#### [What is being asked]
Print the records below word for word, but leave out the pictures.

#### [Extracted material]
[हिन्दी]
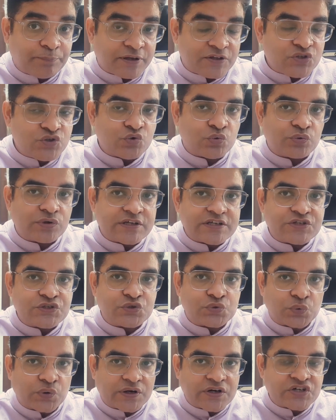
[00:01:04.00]
बच्चों की
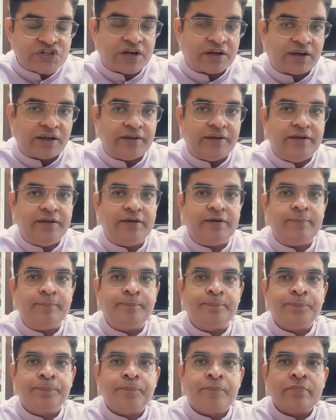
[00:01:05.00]
सुरक्षा के लिए
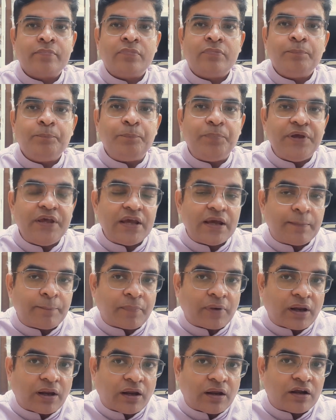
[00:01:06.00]
पीएम
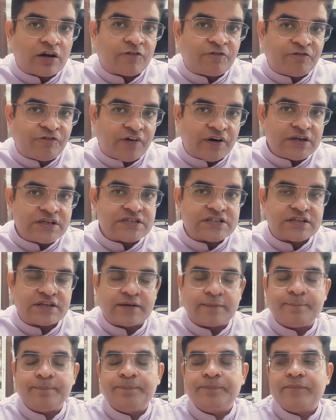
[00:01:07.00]
केयर फंड से
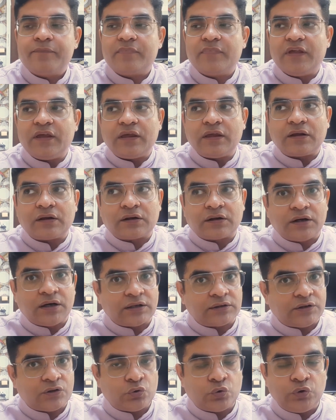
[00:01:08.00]
एक
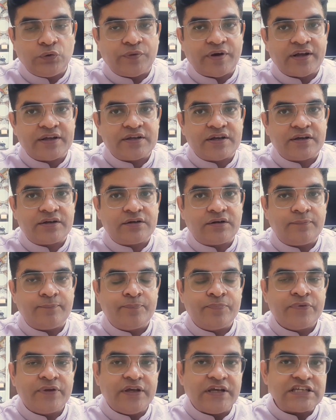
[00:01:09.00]
खाता खुलवाया जाएगा
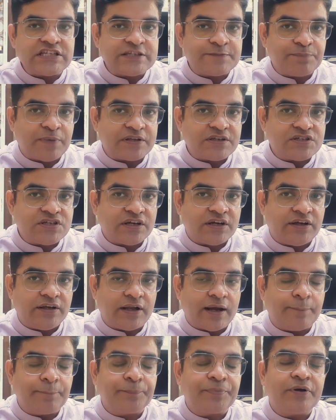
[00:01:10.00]
इस बच्चे के
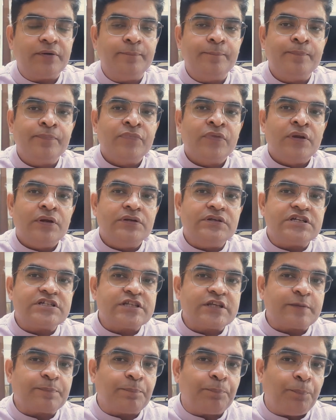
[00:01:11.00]
नाम पर
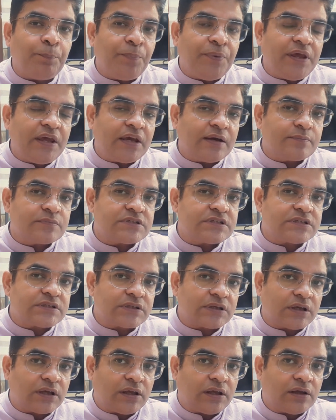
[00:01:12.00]
जिसे पीएम
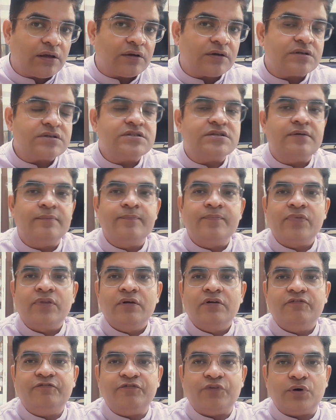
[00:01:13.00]
केयर्स
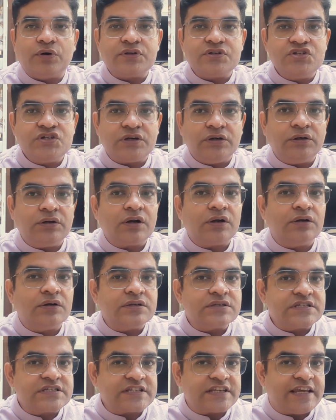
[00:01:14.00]
फॉर चिल्ड्रन
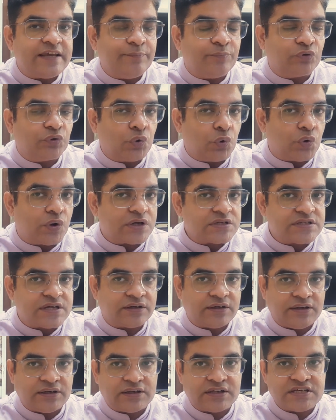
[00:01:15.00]
स्कीम
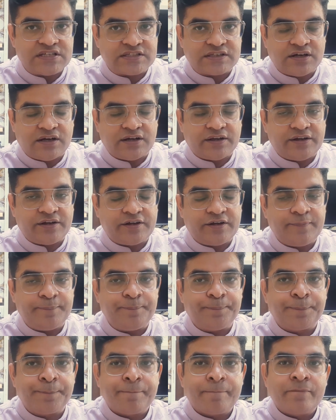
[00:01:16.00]
2021 कहा गया है
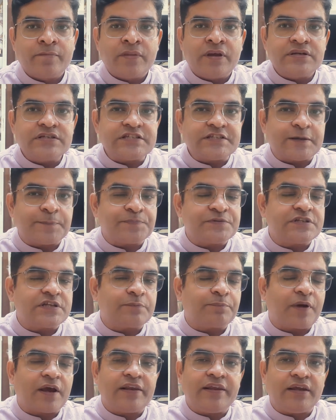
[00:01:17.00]
सबसे
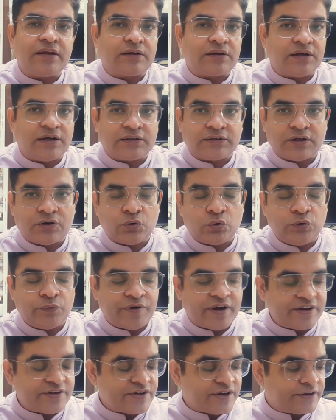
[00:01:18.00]
पहले एक खाता
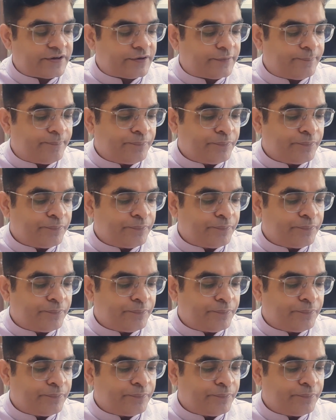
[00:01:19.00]
खुलवाया जाएगा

#### [Solution]
[हिन्दी]
[00:01:04.00]
बच्चों की
[00:01:05.00]
सुरक्षा के लिए
[00:01:06.00]
पीएम
[00:01:07.00]
केयर फंड से
[00:01:08.00]
एक
[00:01:09.00]
खाता खुलवाया जाएगा
[00:01:10.00]
इस बच्चे के
[00:01:11.00]
नाम पर
[00:01:12.00]
जिसे पीएम
[00:01:13.00]
केयर्स
[00:01:14.00]
फॉर चिल्ड्रन
[00:01:15.00]
स्कीम
[00:01:16.00]
2021 कहा गया है
[00:01:17.00]
सबसे
[00:01:18.00]
पहले एक खाता
[00:01:19.00]
खुलवाया जाएगा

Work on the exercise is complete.